[Collected data entries]
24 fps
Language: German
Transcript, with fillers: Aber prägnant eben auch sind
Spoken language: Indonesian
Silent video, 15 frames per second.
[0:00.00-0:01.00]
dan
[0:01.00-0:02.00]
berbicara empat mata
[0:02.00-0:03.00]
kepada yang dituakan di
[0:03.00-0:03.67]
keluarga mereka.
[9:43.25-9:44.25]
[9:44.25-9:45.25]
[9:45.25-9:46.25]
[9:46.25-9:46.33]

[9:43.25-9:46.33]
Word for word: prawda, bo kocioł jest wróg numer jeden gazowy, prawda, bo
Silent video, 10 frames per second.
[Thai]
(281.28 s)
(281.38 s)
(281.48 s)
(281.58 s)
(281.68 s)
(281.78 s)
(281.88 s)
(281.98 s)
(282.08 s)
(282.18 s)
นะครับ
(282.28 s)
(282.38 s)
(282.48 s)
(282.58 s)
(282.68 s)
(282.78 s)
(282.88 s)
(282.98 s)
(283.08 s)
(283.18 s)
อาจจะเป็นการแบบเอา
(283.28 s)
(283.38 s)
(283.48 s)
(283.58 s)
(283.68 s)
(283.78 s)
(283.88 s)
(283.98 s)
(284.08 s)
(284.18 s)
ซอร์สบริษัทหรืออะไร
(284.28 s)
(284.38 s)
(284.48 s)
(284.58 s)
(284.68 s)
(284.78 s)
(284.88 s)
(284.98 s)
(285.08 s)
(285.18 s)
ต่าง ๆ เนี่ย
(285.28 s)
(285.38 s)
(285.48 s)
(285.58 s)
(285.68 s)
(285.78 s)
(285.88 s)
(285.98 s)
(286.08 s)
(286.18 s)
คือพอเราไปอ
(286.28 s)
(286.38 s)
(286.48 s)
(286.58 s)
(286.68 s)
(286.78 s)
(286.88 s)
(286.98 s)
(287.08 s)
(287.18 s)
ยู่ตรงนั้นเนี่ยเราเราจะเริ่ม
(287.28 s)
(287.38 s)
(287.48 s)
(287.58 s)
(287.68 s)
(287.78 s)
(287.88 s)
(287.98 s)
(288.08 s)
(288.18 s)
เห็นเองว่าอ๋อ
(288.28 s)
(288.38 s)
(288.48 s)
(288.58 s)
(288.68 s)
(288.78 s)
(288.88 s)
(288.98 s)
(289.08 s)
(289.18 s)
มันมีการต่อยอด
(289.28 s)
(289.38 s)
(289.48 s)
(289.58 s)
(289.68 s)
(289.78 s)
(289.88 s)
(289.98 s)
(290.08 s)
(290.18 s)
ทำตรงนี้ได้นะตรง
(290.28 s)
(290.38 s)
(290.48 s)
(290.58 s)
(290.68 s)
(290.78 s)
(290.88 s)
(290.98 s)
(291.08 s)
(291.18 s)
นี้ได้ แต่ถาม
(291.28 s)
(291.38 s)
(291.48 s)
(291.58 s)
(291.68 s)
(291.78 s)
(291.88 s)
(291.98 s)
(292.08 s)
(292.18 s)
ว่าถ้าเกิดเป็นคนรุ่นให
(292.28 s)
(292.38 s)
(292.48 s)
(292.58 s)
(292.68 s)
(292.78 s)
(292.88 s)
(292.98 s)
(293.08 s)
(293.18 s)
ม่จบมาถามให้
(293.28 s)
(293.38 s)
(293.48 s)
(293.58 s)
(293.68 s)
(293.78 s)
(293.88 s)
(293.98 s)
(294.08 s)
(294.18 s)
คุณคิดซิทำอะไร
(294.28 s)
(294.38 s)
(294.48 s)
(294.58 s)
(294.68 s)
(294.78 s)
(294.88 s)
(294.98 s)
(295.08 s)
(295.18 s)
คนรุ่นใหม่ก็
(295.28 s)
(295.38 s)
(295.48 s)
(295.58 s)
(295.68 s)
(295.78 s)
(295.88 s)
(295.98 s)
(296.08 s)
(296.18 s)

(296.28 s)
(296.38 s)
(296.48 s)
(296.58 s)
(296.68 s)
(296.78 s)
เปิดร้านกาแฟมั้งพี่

Prompt: Output exactly the lines of the records from the first through the one bearing "Word for word: prawda, bo", both ends included.

Exercise result:
24 fps
Language: German
Transcript, with fillers: Aber prägnant eben auch sind
Spoken language: Indonesian
Silent video, 15 frames per second.
[0:00.00-0:01.00]
dan
[0:01.00-0:02.00]
berbicara empat mata
[0:02.00-0:03.00]
kepada yang dituakan di
[0:03.00-0:03.67]
keluarga mereka.
[9:43.25-9:44.25]
[9:44.25-9:45.25]
[9:45.25-9:46.25]
[9:46.25-9:46.33]

[9:43.25-9:46.33]
Word for word: prawda, bo kocioł jest wróg numer jeden gazowy, prawda, bo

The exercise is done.